11  For greater certainty, a condition for the receipt or continued receipt of an advantage referred to in paragraph 2 does not constitute a “commitment or undertaking” for the purposes of paragraph 1.

12  For purposes of this Article, the term “technology of the Party or of persons of the Party” includes technology that is owned by the Party or persons of the Party, and technology for which the Party holds, or persons of the Party hold, an exclusive license.

13  The Parties recognize that a patent does not necessarily confer market power.

14  A Party may satisfy this obligation by, for example, providing interested persons a reasonable opportunity to provide comments on the measure it proposes to develop and taking those comments into account in the development of the measure.

15  Paragraph 2 shall not apply where a Party waives or derogates from an environmental law pursuant to a provision in law providing for waivers or derogations.

16  For the United States, “statutes or regulations” for the purposes of this Article means an act of the United States Congress or regulations promulgated pursuant to an act of the United States Congress that is enforceable by action of the central level of government.

17  For the United States, “statutes or regulations” for purposes of this Article means an act of the United States Congress or regulations promulgated pursuant to an act of the United States Congress that is enforceable by action of the central level of government.

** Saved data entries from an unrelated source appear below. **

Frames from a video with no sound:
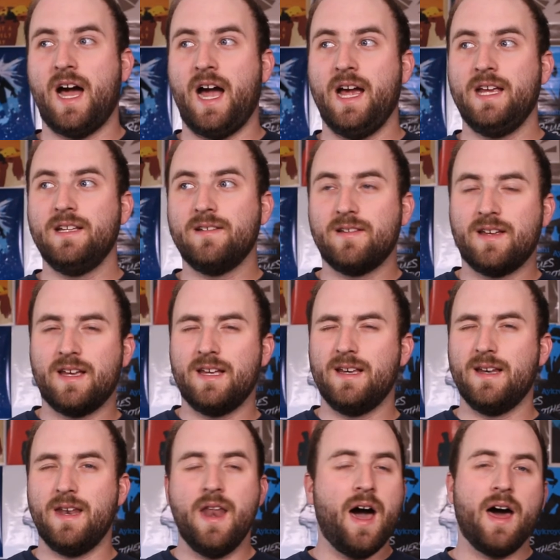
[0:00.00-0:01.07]
I'm
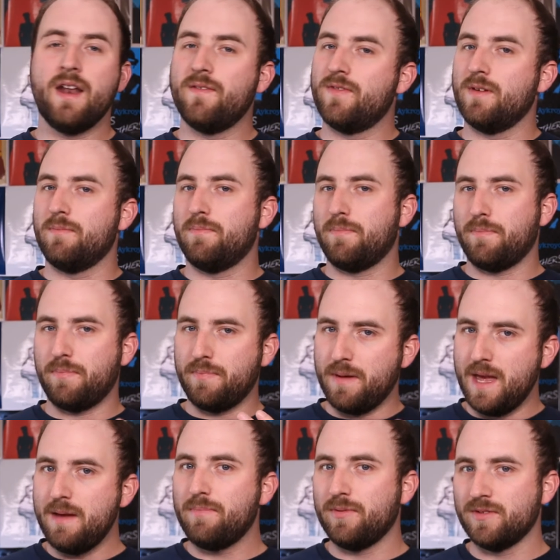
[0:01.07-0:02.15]
not of the
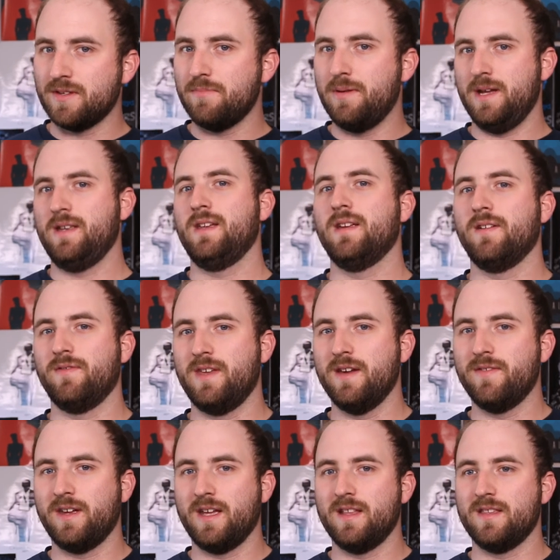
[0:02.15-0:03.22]
people's opinion of
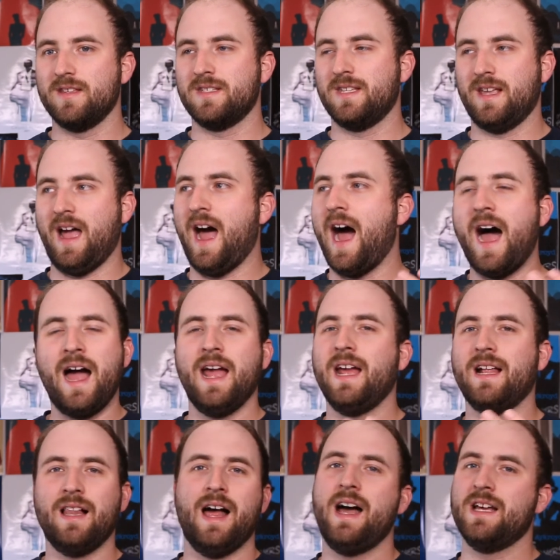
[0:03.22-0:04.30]
giving it this
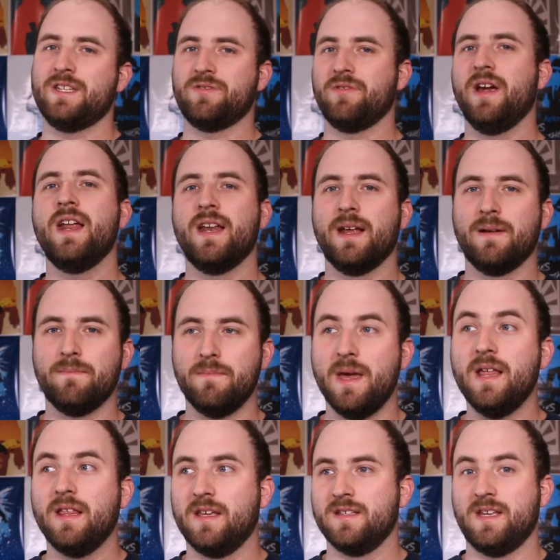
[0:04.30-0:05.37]
high class rating,
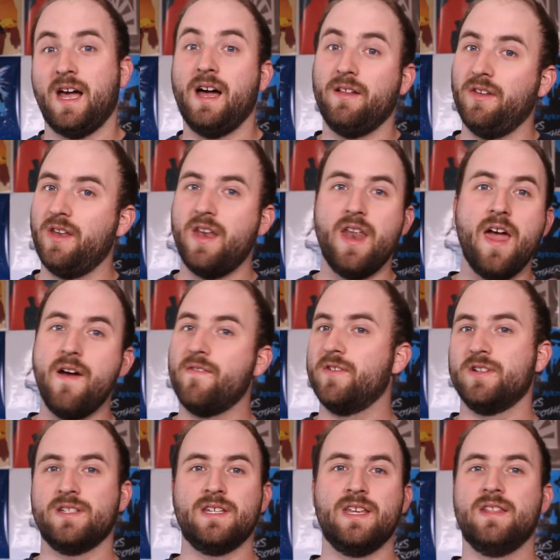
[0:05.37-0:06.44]
mainly because I'll
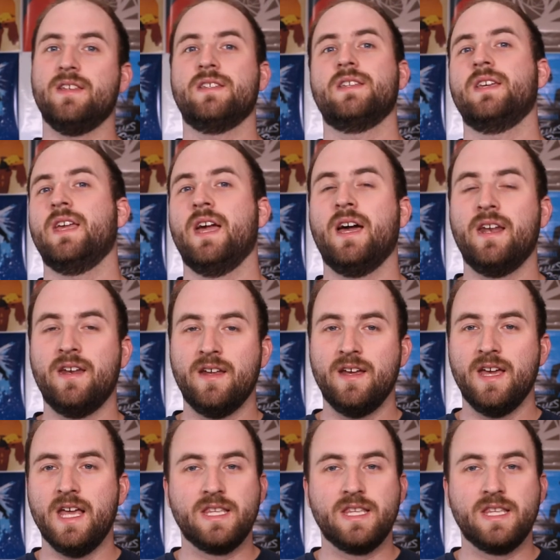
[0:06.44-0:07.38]
never see this again.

18  It is understood that the term “prudential reasons” includes the maintenance of the safety, soundness, integrity, or financial responsibility of individual financial institutions, as well as the maintenance of the safety and financial and operational integrity of payment and clearing systems.

19  For greater certainty, measures of general application taken in pursuit of monetary and related credit policies or exchange rate policies do not include measures that expressly nullify or amend contractual provisions that specify the currency of denomination or the rate of exchange of currencies.

20  For purposes of this Article, “competent financial authorities” means, for the United States, the Department of the Treasury for banking and other financial services, and the Office of the United States Trade Representative, in coordination with the Department of Commerce and other agencies, for insurance; and for [Country], [ ].

21  For the purposes of this Article, the “competent tax authorities” means:

  1. (a)  for the United States, the Assistant Secretary of the Treasury (Tax Policy), Department of the Treasury; and

  2. (b)  for [Country], [ ].

22  The “law of the respondent” means the law that a domestic court or tribunal of proper jurisdiction would apply in the same case.